### THE PROBLEM
Your output must be the lines below from the line containing "(1.00 s to 1.50 s)" to the line containing "Transcript: Hey, faithful", both lines included, reproduced exactly and without pictures.

(RECORDS SUPPLIED begins)

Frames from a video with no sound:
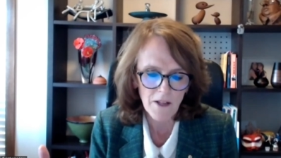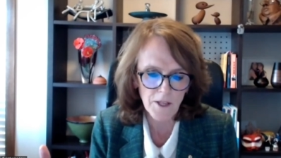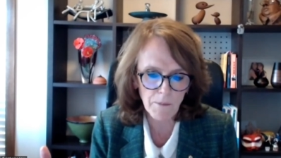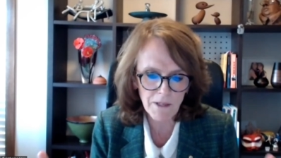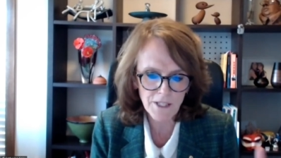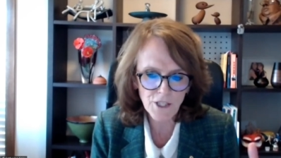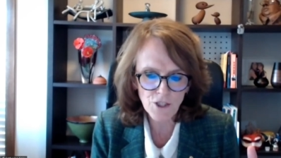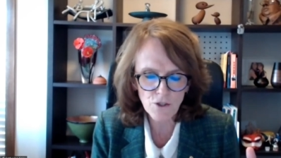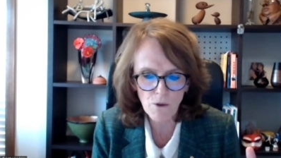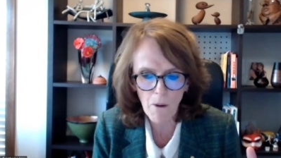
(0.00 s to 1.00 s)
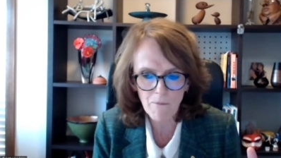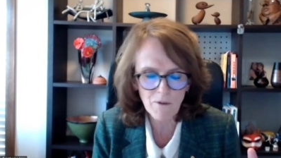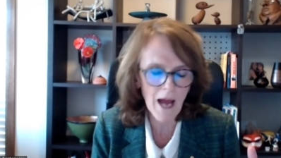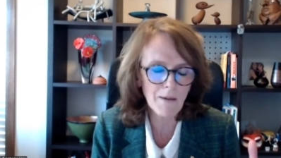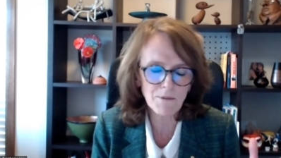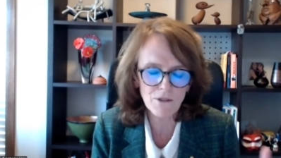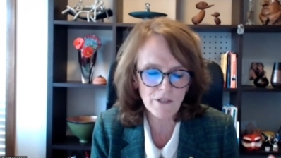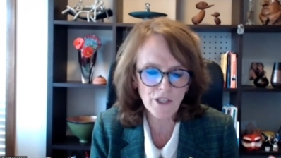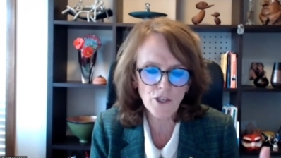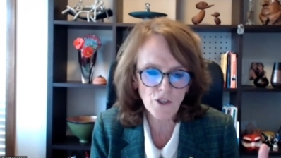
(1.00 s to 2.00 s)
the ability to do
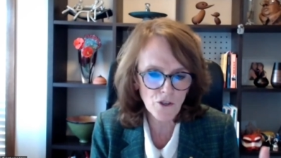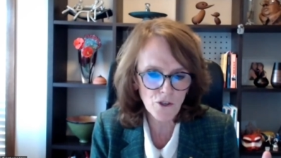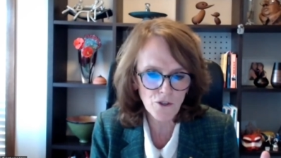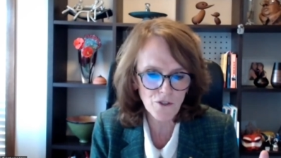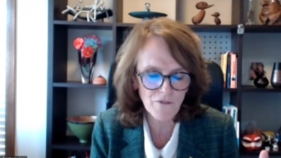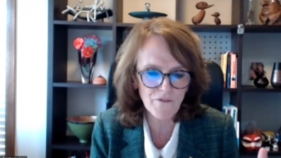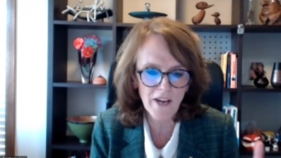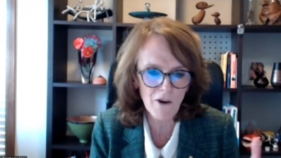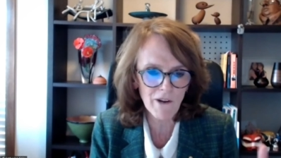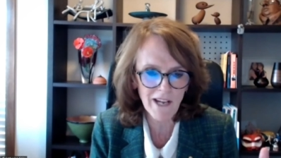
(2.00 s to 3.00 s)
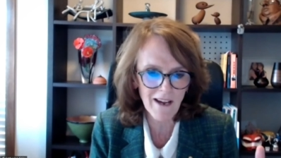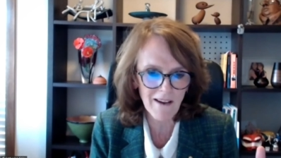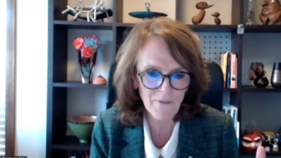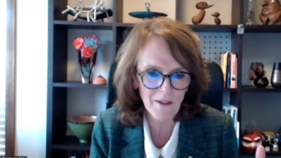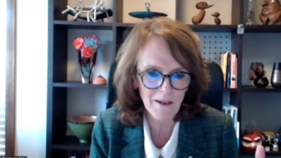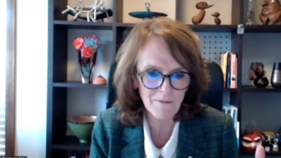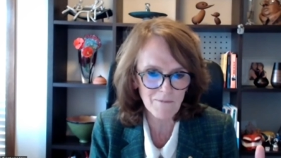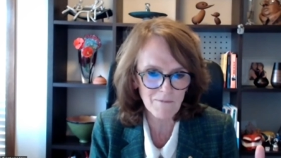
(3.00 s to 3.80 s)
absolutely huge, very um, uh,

(RECORDS SUPPLIED ends)
(RECORDS SUPPLIED begins)

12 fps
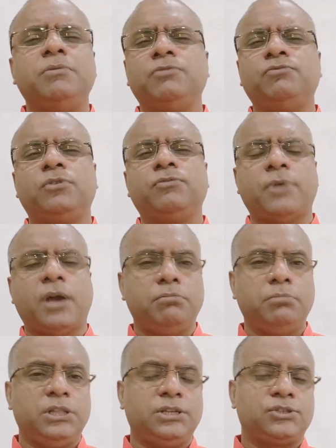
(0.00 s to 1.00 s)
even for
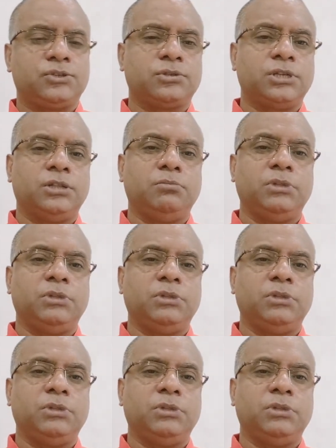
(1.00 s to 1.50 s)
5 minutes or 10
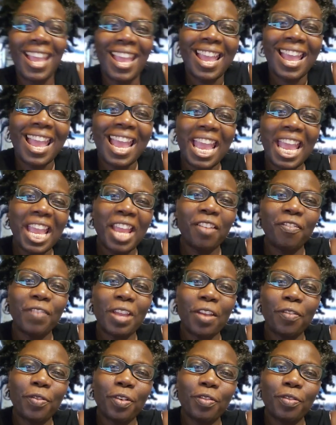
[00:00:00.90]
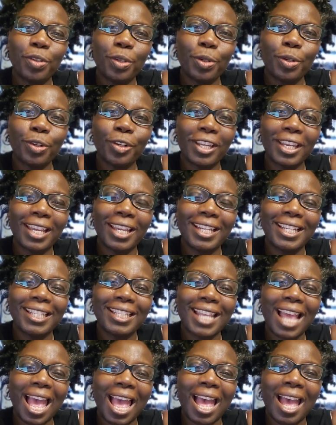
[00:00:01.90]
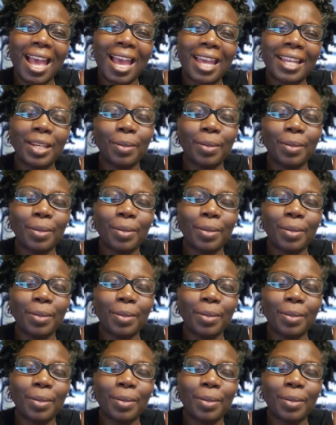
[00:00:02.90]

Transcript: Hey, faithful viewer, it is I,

(RECORDS SUPPLIED ends)

### EXERCISE OUTPUT
(1.00 s to 1.50 s)
5 minutes or 10
[00:00:00.90]
[00:00:01.90]
[00:00:02.90]

Transcript: Hey, faithful viewer, it is I,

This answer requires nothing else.